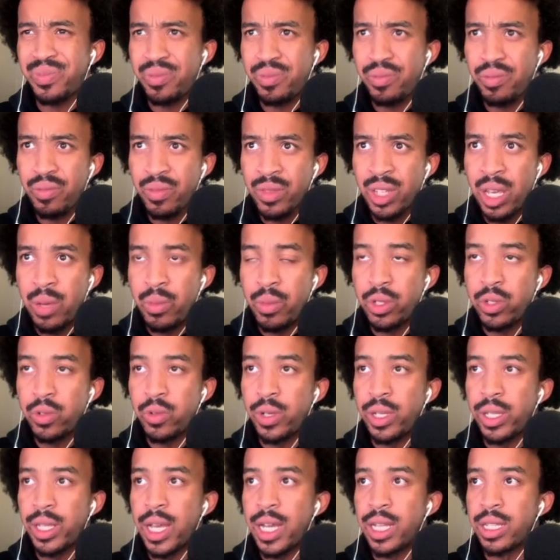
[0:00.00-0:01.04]
in between
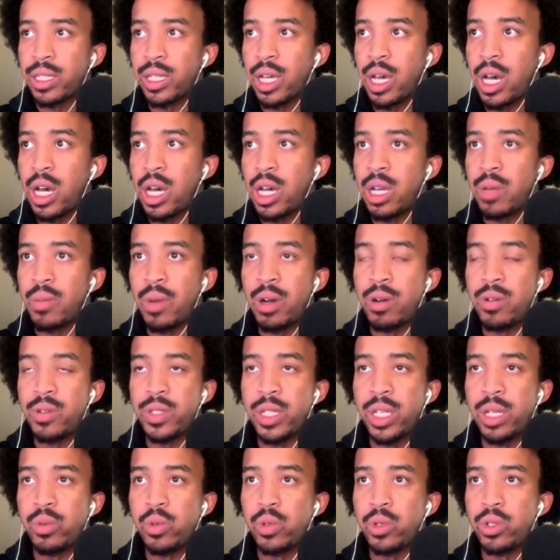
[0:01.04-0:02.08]
that time,
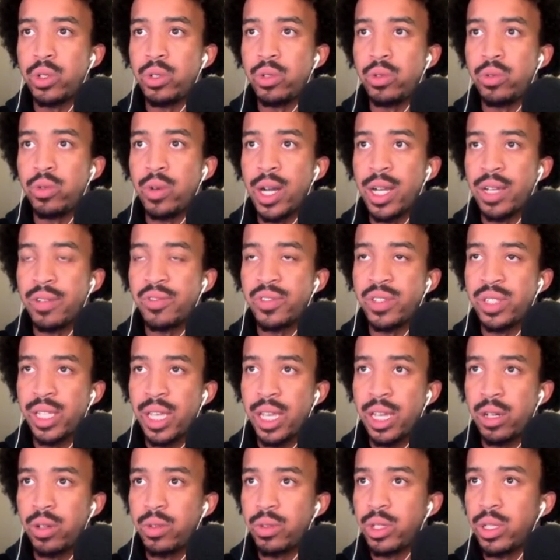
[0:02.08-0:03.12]
I've
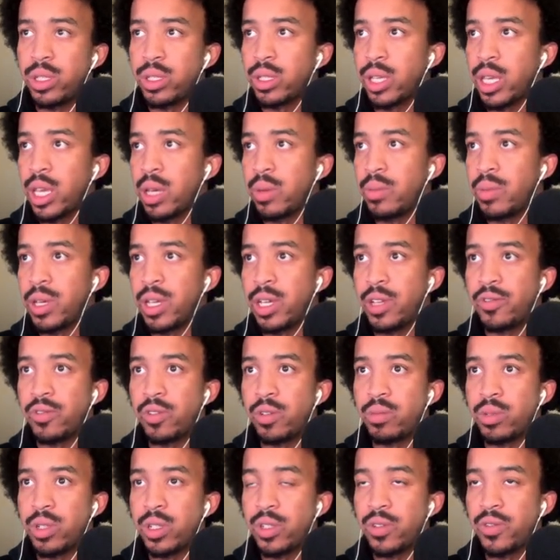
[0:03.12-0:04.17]
scaled this campaign from
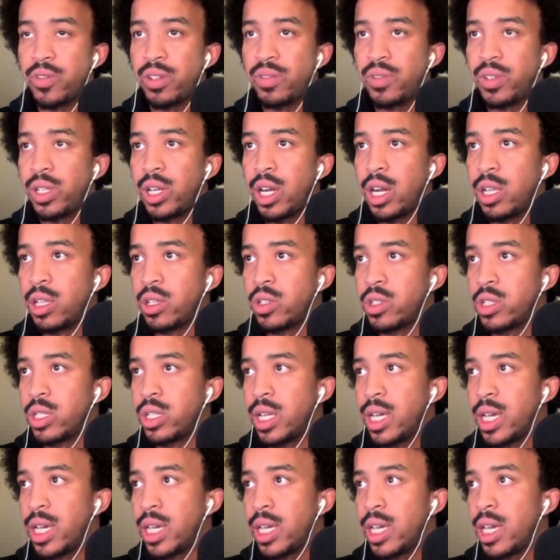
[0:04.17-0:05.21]
just $50 a
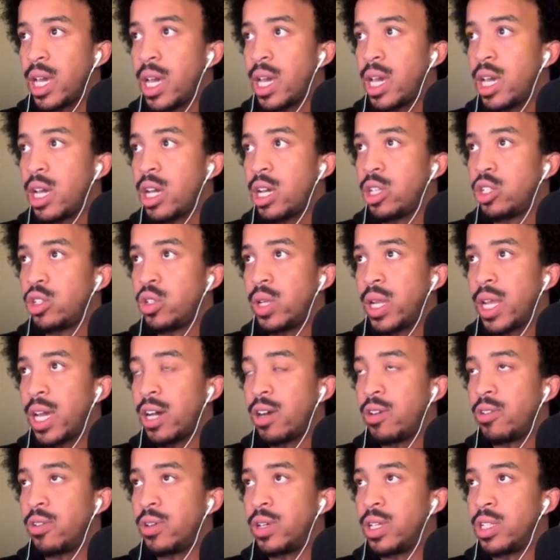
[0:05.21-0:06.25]
day to now
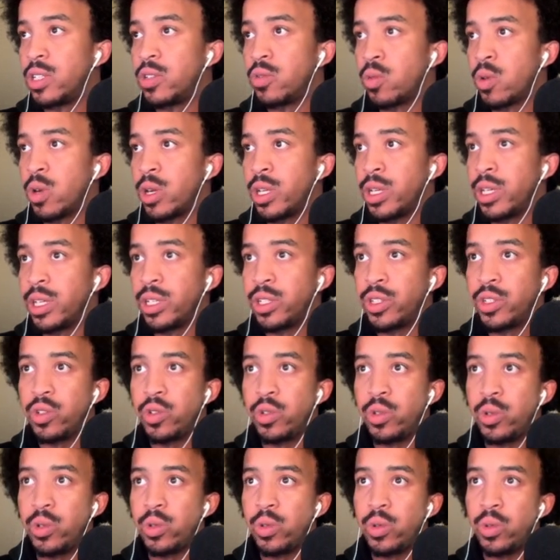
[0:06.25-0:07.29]
it's running
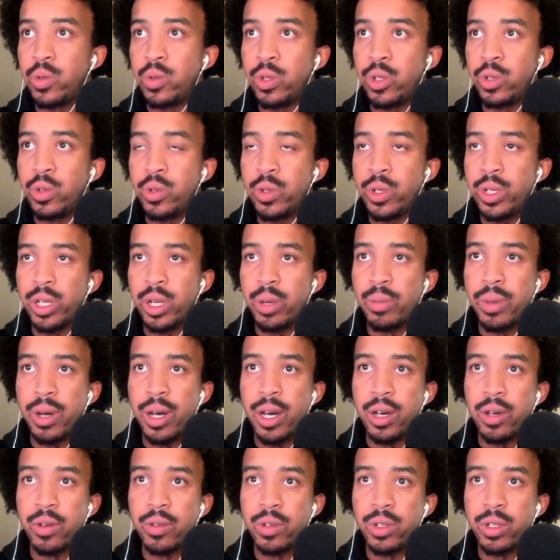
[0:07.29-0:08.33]
to doing
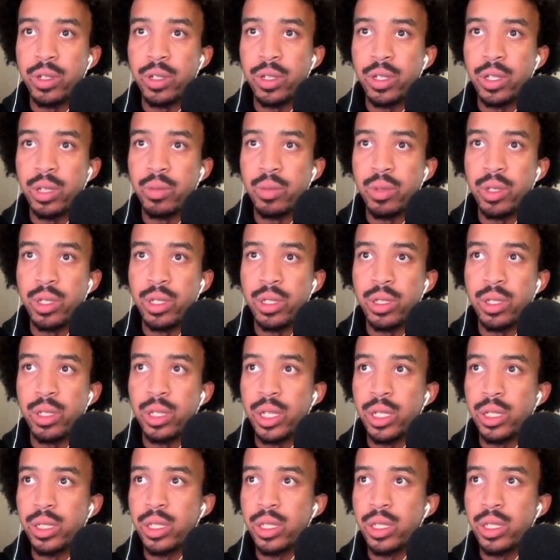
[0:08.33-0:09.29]
about, let me select this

EXERCISE DETAILS >>
Without the pictures, reproduce every line of the records above exactly.

ANSWER BOX >>
[0:00.00-0:01.04]
in between
[0:01.04-0:02.08]
that time,
[0:02.08-0:03.12]
I've
[0:03.12-0:04.17]
scaled this campaign from
[0:04.17-0:05.21]
just $50 a
[0:05.21-0:06.25]
day to now
[0:06.25-0:07.29]
it's running
[0:07.29-0:08.33]
to doing
[0:08.33-0:09.29]
about, let me select this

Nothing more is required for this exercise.